Running into a brick wall: a list


Here are some features I tried and couldn't get to work, along with why they won't work (this list may get longer as I develop Dicier more):

'BLANK'-sided dominoes

I wanted to include dominoes that could have 'BLANK' on either or both sides of the underscore, just like the 'ANY' and double-'ANY' wildcards. This would include blank-wildcard combinations in all possible styles. For pipped dominoes, the BLANK side would look like the 0 side. For numeral dominoes, the blank side would be actually blank (no 0 in Arabic numerals or N in Roman numerals). This meant that firstly, you could actually call the blank domino sides "blank", and secondly, you could have actually blank faces when using the Arabic/Roman numerals.

What was the problem? The blank-number dominoes were fine, but the double-blank and blank-wildcard dominoes have codes that are 11 and 9 characters long respectively (BLANK_BLANK and BLANK_ANY/ANY_BLANK), which is too long for Affinity Publisher to export in pdfs (unless I'm missing a setting somewhere).

UPDATE: This is actually fixed now (kind of), as of v1.1! Character variant 14 replaces zero numerals (Arabic: 0, Roman: N) with blank die faces/domino sides. Not quite the same, but close enough.

Card value custom fonts

I had ligatures/codes (in fact, they're still in the font files, just inactive) that'd let you use any font for card values. The ace and face codes worked like this: 'CE', 'CE_', 'ACK', 'ACK_' and so on. Basically these produced zero-width invisible icons. You'd be able to write out e.g. 'QUEEN', set the Q to be whatever decorative font you wanted, and set the 'UEEN' to be in Dicier and it'd basically disappear (but the underlying text would still read 'QUEEN'). The underscore versions of these invisible icons would let you use them in combination with card suits, and I had a similar plan for number-suit combinations.

What was the problem? The zero-width, invisible icons didn't export in pdfs (at least, from Affinity Publisher). From what I can tell, it's because they don't have any visible information, and .pdf only cares about visible things. The codes work fine in the actual .afpub file, and would probably work fine in .html/.epub, but not in the most common format people use to digitally share games!

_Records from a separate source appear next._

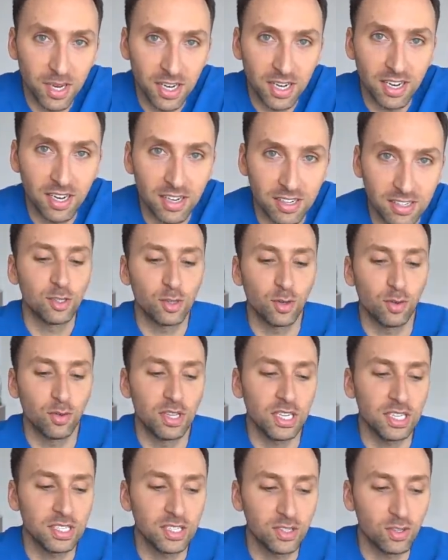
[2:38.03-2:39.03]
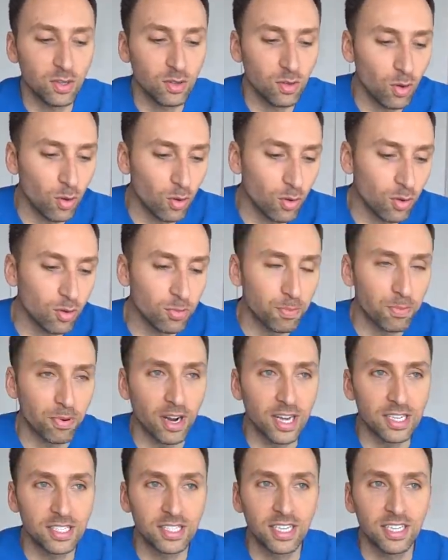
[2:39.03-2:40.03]
making. So this whole
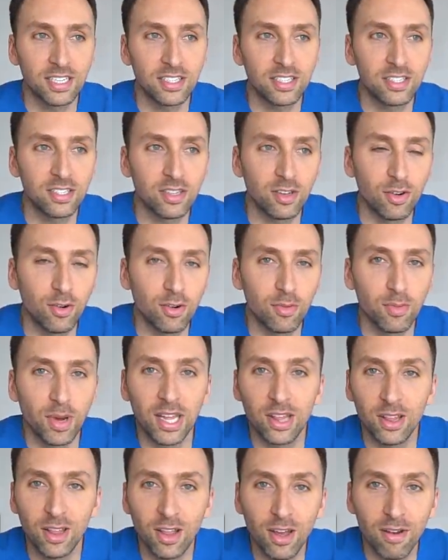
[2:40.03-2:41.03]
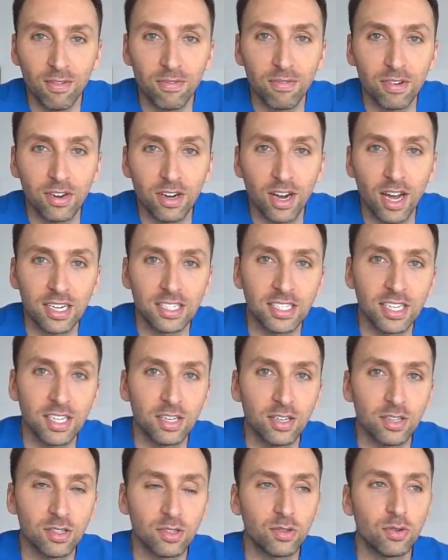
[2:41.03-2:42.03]
process or my love for
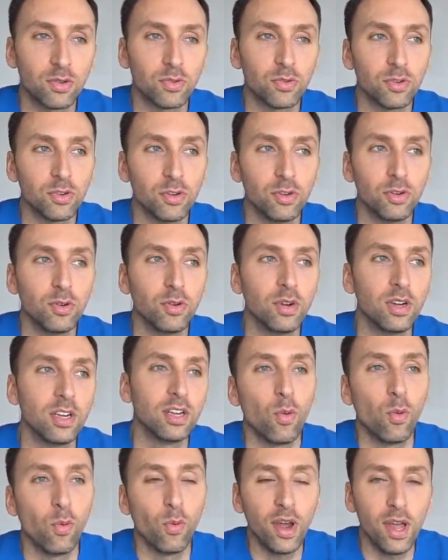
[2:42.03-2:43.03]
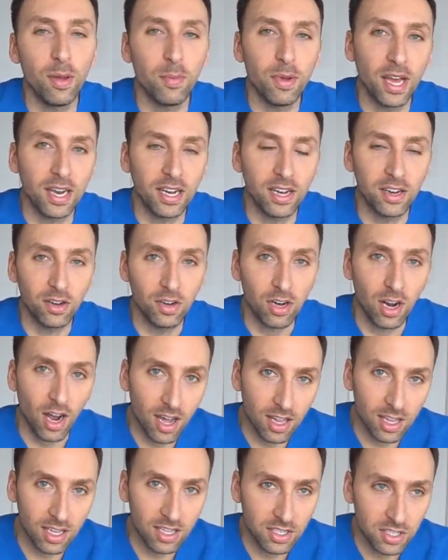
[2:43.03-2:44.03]
cocktails grew way back in
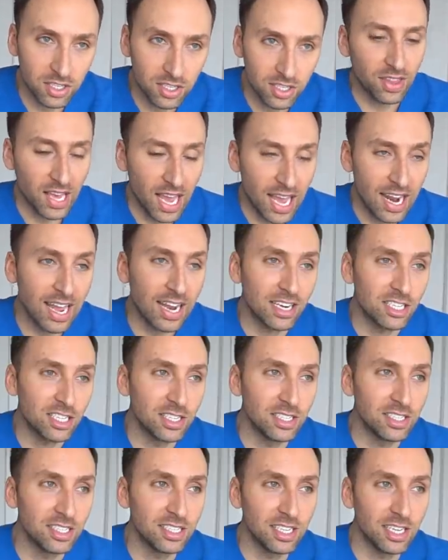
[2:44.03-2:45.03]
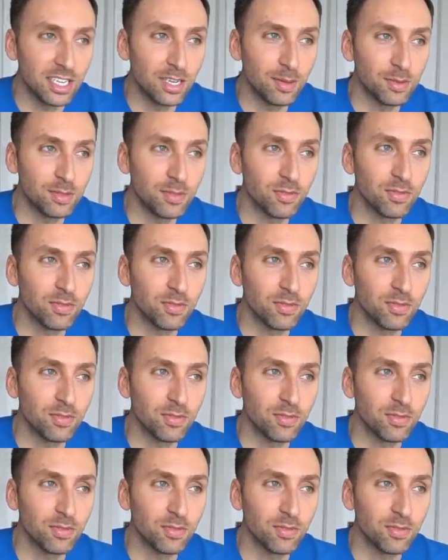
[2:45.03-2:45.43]
college. That actually stemmed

UPDATE: The ligatures are no longer in the fonts. They'll probably be added to Dicier v...2, though.

Perfect language variants

This one's a bit more technical than the other issues.

Basically, the way Dicier handles translations as of v1.1 is that every code in every language goes into one big list. This works fine if and only if no languages use the same word for different things. If any languages do, then there's a problem: which one takes priority? There's no fair solution to this beyond seeing if either language can use a different word for that icon. The other method I tried was to basically make separate lists for each language using OpenType's script and language controls, so if your app/computer's language was English then you'd use the English codes, if it was French you'd use the French codes, etc. and even if two languages used the same word for different things the words would be on separate lists. The third option, which I really don't want to take, is to have separate fonts for different languages (or groups of non-overlapping languages).

What was the problem? I could only get the OpenType solution to reliably work in apps that seriously deal with OpenType features (e.g. layout apps like Affinity Publisher, not things like MS Word). At the moment I'm trying to keep Dicier as technically accessible as possible, which means making it work on more apps (including cheap, ubiquitous, and free software).